It’s never been easy to sell luxury cars in India. The duties on fully assembled imported cars is 60 per cent (which effectively becomes 110 after VAT and local taxes), while the tax on locally-made cars with imported engines is 10 per cent.
So many nervous car makers will have poured over India’s most recent budget announcement on Monday for changes to import taxes. To their dismay they will have found a recent change that could mean cars built in India using imported engines will be treated as fully imported. The change is expected to add over Rs 800,000 ($4500) to the price of entry-level cars of companies like BMW, Audi and Mercedes. It will also affect local companies which import engines like Tata and Mahindra.
For German luxury carmakers this comes as a rude shock, in particular because the luxury car prices were expected to fall after the enactment of the proposed India-EU free trade agreement in April.
But it also comes as a shock to a handful of local Indian companies.
Luckily for Tata Motors, it has already announced plans to manufacture engines for its Freelander model entirely in India.
But for other companies it isn’t as easy as relocating factories to India. Suhas Kadlaskar, director and board member of Mercedes-Benz India, told beyondbrics that the company doesn’t have the option to move production to India because of tough union rules in the company’s home market in Germany.
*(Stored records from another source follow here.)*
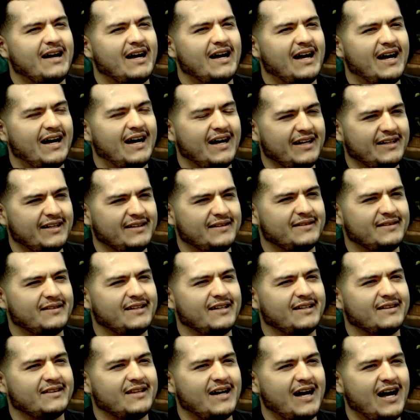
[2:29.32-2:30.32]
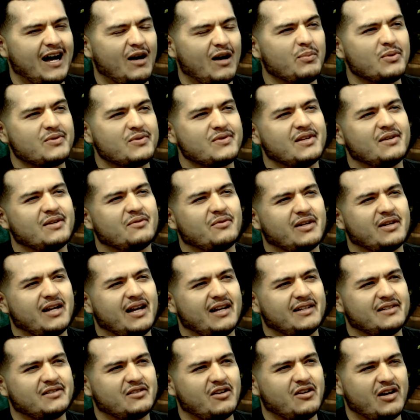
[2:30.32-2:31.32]
I did the opposite when
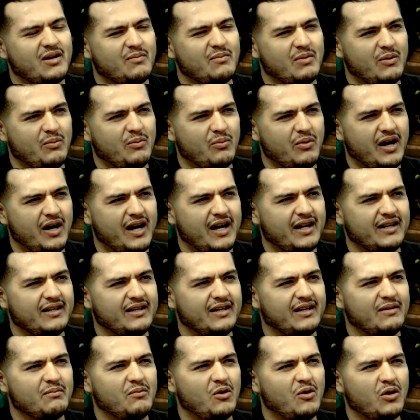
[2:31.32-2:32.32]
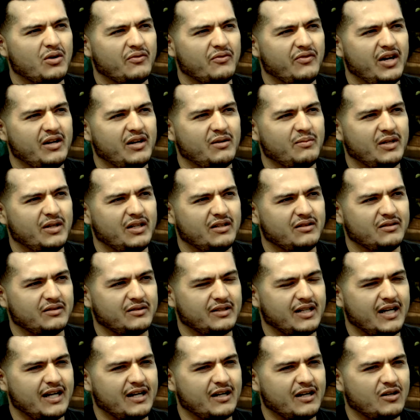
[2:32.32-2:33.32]
I started my brand. It motivated me to
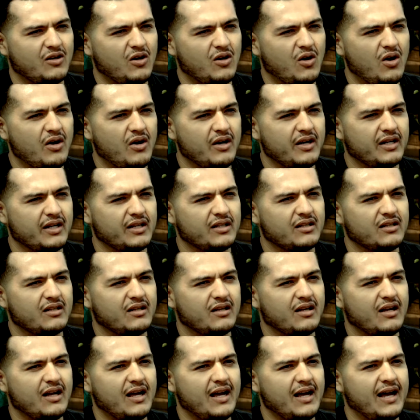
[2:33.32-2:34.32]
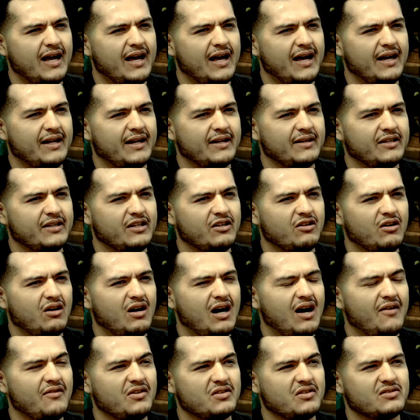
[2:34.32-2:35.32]
get it going, and
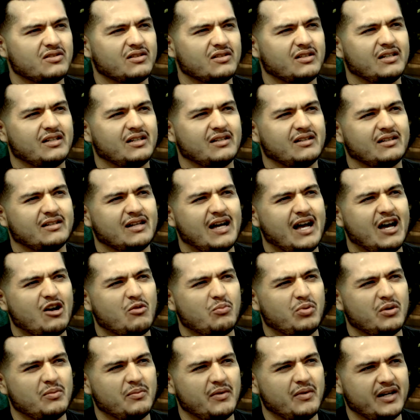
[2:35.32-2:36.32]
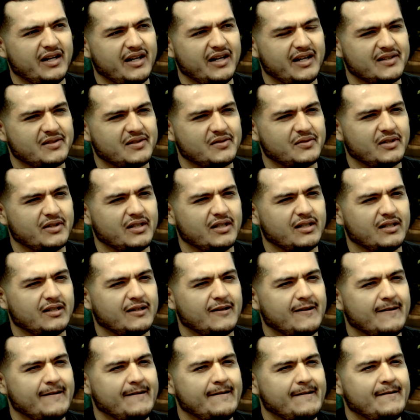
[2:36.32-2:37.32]
obviously I had to put money into it,
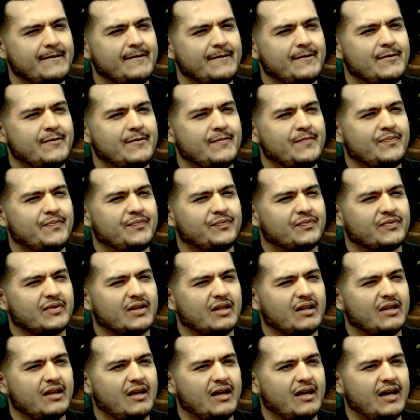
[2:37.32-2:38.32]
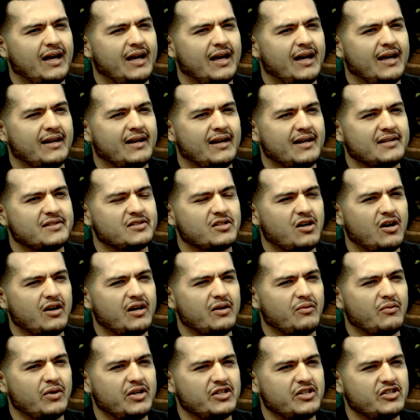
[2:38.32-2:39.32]
and I
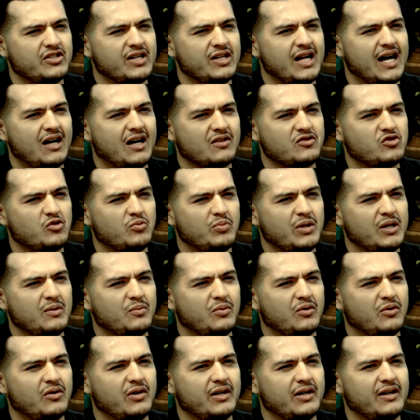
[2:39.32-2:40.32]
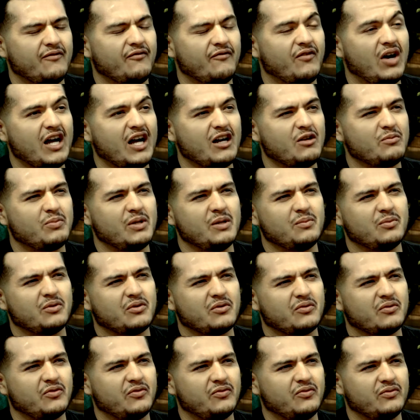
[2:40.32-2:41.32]
started reaching out to people and inviting people
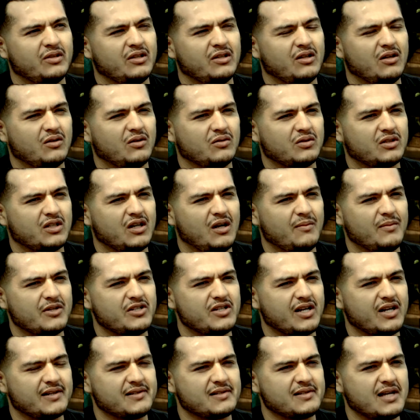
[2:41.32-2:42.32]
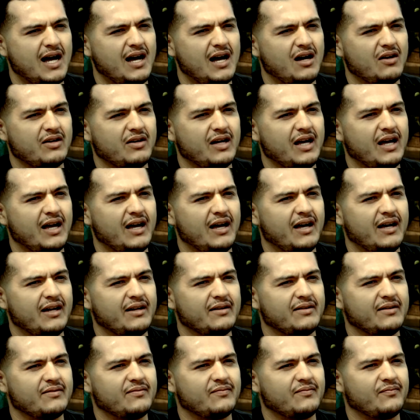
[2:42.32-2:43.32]
to come and check us out.
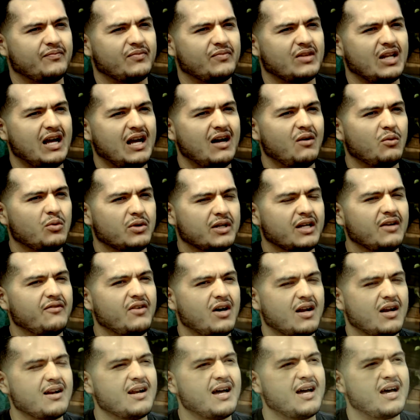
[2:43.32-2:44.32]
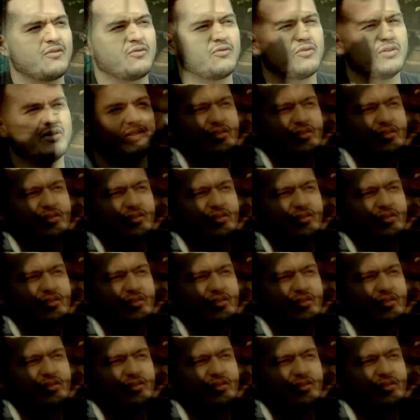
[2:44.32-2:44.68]
And I would give out a lot of free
He said: “There is no question of relocation even if there is a cost impact.”
So what is the real motivation behind the proposed new tax?
According to analysts the change in the budget is directed at the Skoda Fabias and the Volkswagen Golfs rather Rolls-Royces and Bentleys.
“The idea is to get mass market manufacturers such as Skoda and Volkswagen to produce their engines in India to form the basis of an auto industry,” said Mohan Guruswamy of the Centre for Policy Alternatives.
Industry officials insist this is a double-whammy victory as it allows the government to increase the share of manufacturing to a desired 25 per cent of GDP from the current 16 per cent over the next 10 years, at the same time increasing levels of localization.
Meanwhile, the Society of Indian Automobile Manufacturers (SIAM) has come to the rescue of worried luxury carmakers promising to mediate and address this issue with the finance ministry.